I also priced out some things with a sales rep from BM. Unfortunately they where unable to give me any thing for free. I bought about 15 gallons of paint for an interior job. I was trying to get super spec for $20.00 a gallon. All they where able to do is give me three free gallons of Regal select (nice product) But I had to buy all 15 gallons of the product at $40.00 a gallon to get the free gallons. Not really much of a deal. I ended up spending about $100.00 more then I wanted to.

Although I think BM is a nicer product, I still like the customer service and prices I get with SW. I'm still back and forth trying to decide who I want to use. For now it depends on the job. 

Anyone ever try that Cornando line from BM? They said they could give me that at $18 a gallon but I don't know how well it performs.


----------



## RCP (Apr 18, 2007)

Why do you have to decide? We use SW and a local chain, great service at both and a wider selection of products. For example, we were using a Devoe 0 VOC until Rob just tried the new Promar 200 0 VOC, he liked being able to compare the two and choose.


----------



## dubinpainting (Feb 16, 2010)

RCP said:


> Why do you have to decide? We use SW and a local chain, great service at both and a wider selection of products. For example, we were using a Devoe 0 VOC until Rob just tried the new Promar 200 0 VOC, he liked being able to compare the two and choose.


Well I still think BM is a better product, but I get better service and rates with SW, so I'm constantly going back and forth.
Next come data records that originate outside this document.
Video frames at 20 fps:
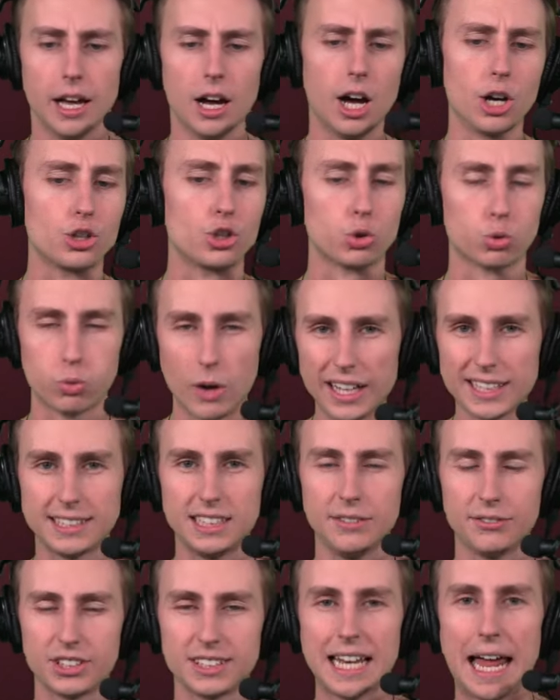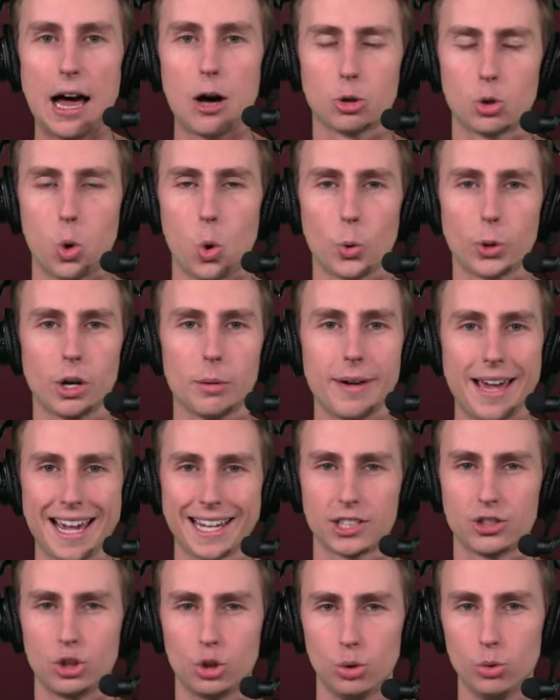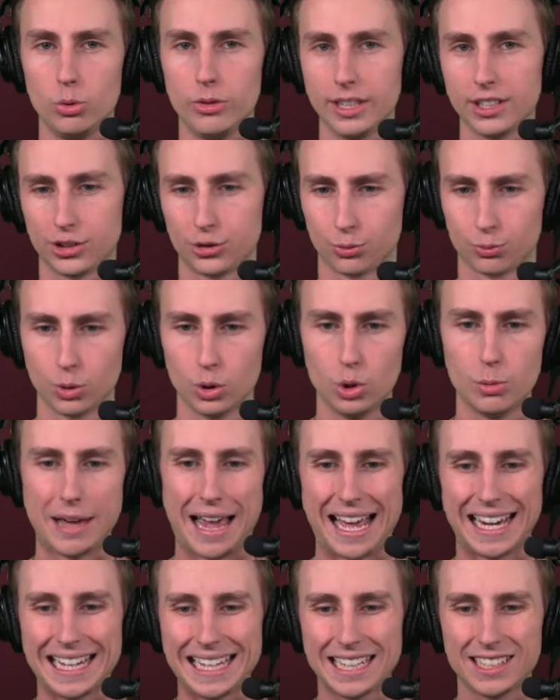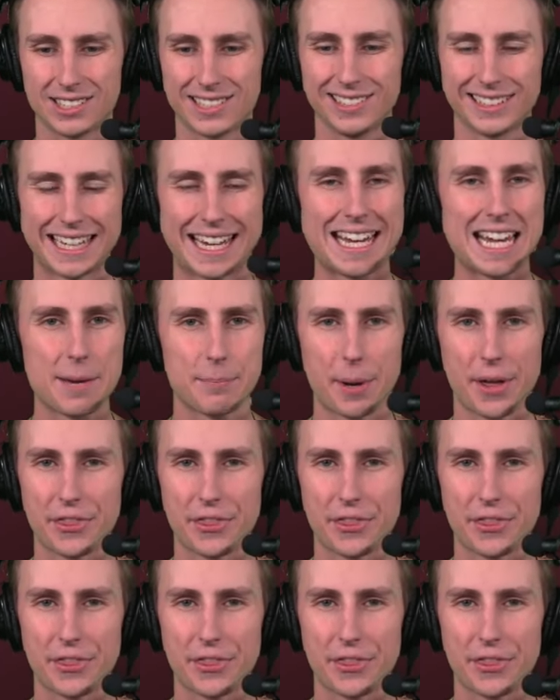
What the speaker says: aggressive style cornerback to this room heading into camp,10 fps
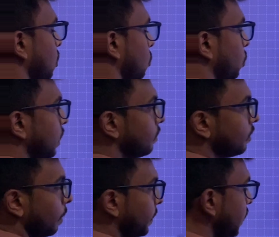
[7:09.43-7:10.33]
What is the
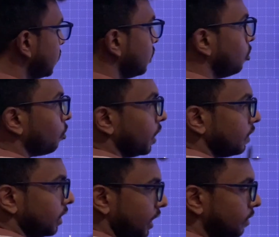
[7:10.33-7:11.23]
separation or what
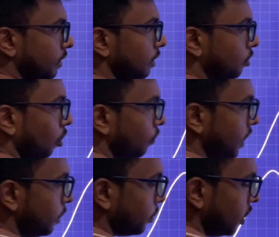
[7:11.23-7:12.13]
is the distance of
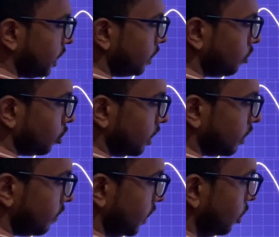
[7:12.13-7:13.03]
these positions? So this
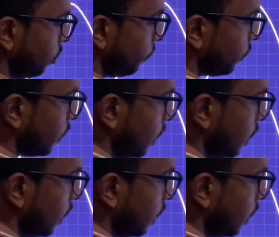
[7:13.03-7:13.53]
is 0.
I'm trying to get a better deal with BM but if there unwilling to help me out then they just made the decision for me.


----------



## JoseyWales (Jan 8, 2011)

dubinpainting said:


> I just bought the Titan 440. I figured it would be a good investment, especially for the new construction job I have coming up. I went to SW and stocked up on materials. I bought some new ladders and the Titan. I dropped about $2,000.00. They hooked me up with two free five gallon buckets of primer, some brushes, and the Prudy 9" roller frames, the nice ones that the naps come off with one tap.
> 
> I also priced out some things with a sales rep from BM. Unfortunately they where unable to give me any thing for free. I bought about 15 gallons of paint for an interior job. I was trying to get super spec for $20.00 a gallon. All they where able to do is give me three free gallons of Regal select (nice product) But I had to buy all 15 gallons of the product at $40.00 a gallon to get the free gallons. Not really much of a deal. I ended up spending about $100.00 more then I wanted to.
> 
> ...


Congrats on the new rig...The Titan 440 will make you money...You should invest in a whip hose as well...It will make your spraying a little easier.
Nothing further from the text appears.